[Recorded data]
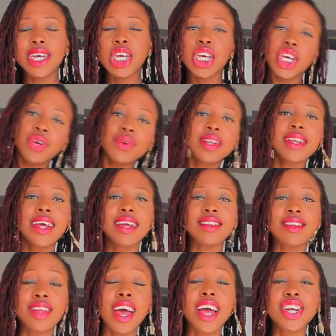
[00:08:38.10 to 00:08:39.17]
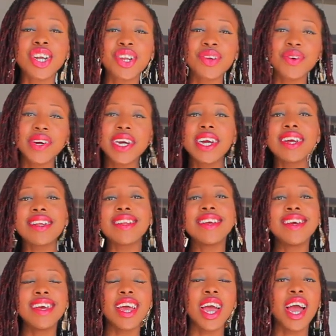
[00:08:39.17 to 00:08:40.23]
cuteness touch to it,
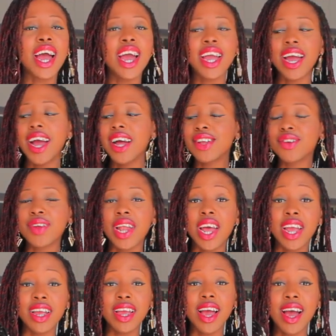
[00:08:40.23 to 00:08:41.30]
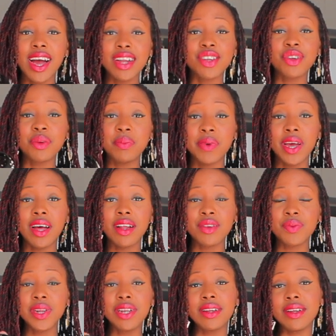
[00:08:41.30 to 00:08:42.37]
I had to like add the
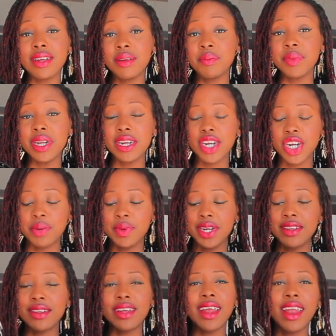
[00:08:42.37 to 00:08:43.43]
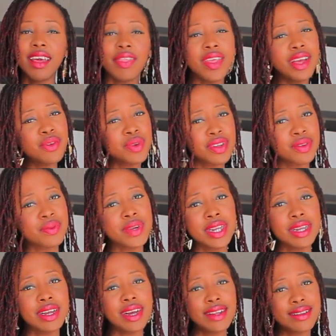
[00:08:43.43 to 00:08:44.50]
belt with the embellishments, and I think it was
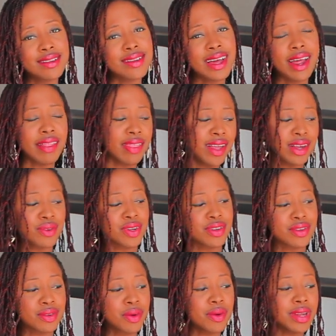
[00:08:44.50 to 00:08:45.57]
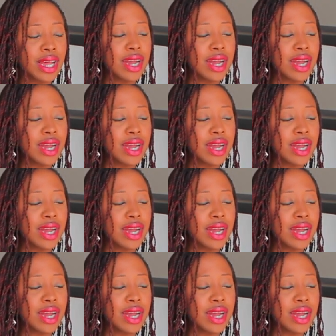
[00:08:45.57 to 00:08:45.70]
really nice. I think it was so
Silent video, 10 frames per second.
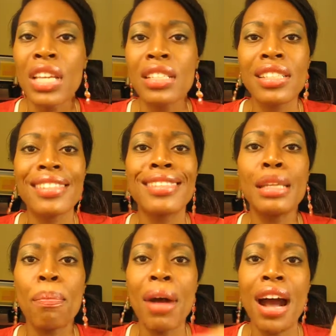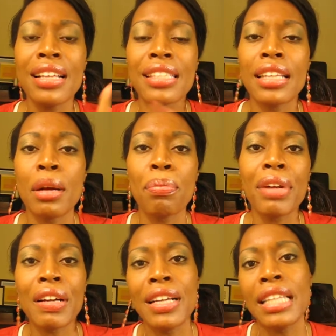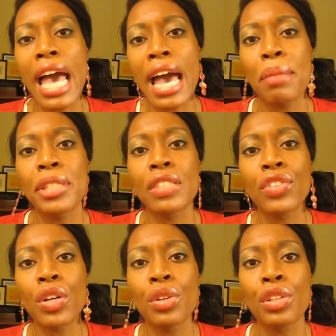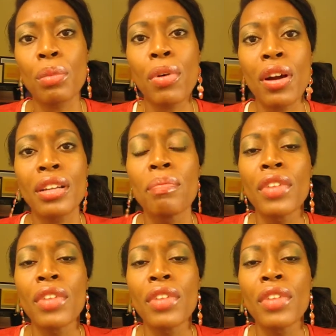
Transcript: just deposit a prayer in the atmosphere on their part,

Activity:
Please transcribe exactly the lines from the one containing "[00:08:42.37 to 00:08:43.43]" through the final line of the data, including both, and nothing else. Pictures are to be left out.

Answer box:
[00:08:42.37 to 00:08:43.43]
[00:08:43.43 to 00:08:44.50]
belt with the embellishments, and I think it was
[00:08:44.50 to 00:08:45.57]
[00:08:45.57 to 00:08:45.70]
really nice. I think it was so
Silent video, 10 frames per second.
Transcript: just deposit a prayer in the atmosphere on their part,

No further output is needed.